Bien sûr, les fraisiculteurs ont besoin de gagner leur croûte. Ils ont autre chose à faire qu’entretenir des paysages de campagne typiques et bucoliques pour des gens comme son père et elle, nostalgiques de la campagne d’autrefois.

Sans doute, les consommateurs sont contents de manger des fraises plusieurs mois par an.

Mais à quel prix!

Environ un kilomètre plus loin, elle tomba comme prévu sur un autre cimetière de plastique, annonciateur d’un autre champ de serres.

Des plastiques enfouis sous les fougères, recouverts par des pierres (pour qu’ils ne s’envolent pas?), entassés ça et là au bord du chemin, dans les prés, au pied des arbres… Quelle saloperie! pensa Paola comme à chaque fois qu’elle se retrouvait devant un spectacle aussi désolant. Comment peut-on laisser faire une chose pareille?

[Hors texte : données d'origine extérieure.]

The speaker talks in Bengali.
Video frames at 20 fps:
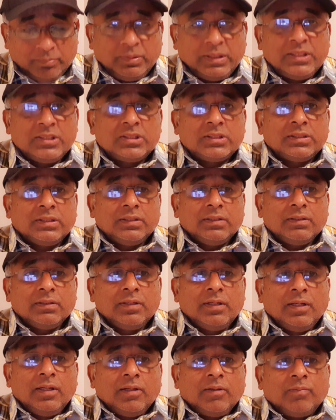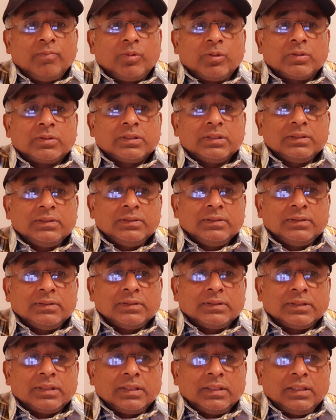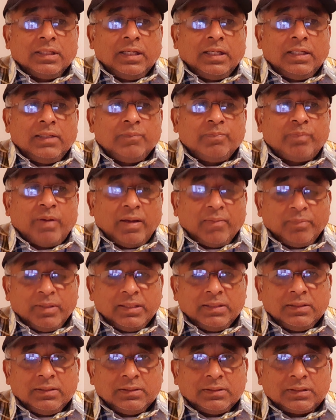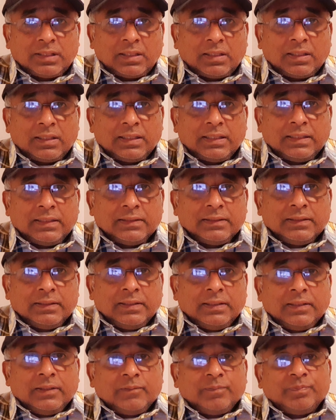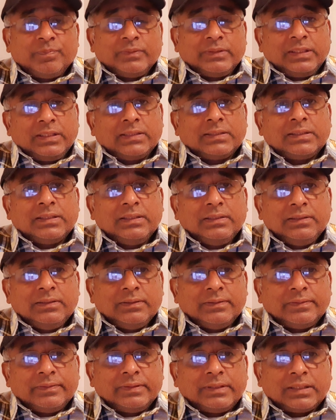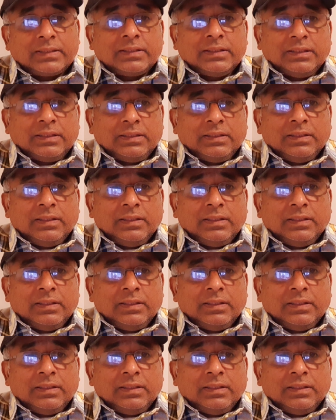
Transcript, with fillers: মিনিস্টার বলছেন যে এই পেমেন্ট তারা দিয়েছেন যাতে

Au collège, avec son prof de SVT, elle avait vu des reportages sur ce qu’on appelait le 7e ou le 8e continent, ou le vortex de déchets du Pacifique Nord ou encore la soupe plastique, cet immense agglomérat de déchets translucide situé juste sous la surface de l’eau. On estimait la masse de plastiques concentrés au sein des océans à sept millions de tonnes. Ceux-ci, qui pouvaient mettre plusieurs centaines d’années à se dégrader, étaient ingérés par les poissons, les tortues, les méduses, les oiseaux marins… Un million d’oiseaux marins et cent mille mammifères marins mouraient chaque année de l’ingestion de ces plastiques.

Et ceux-là, qui va les bouffer? se demanda Paola.

La gorge nouée, Paola filma une nouvelle fois la montagne de plastiques.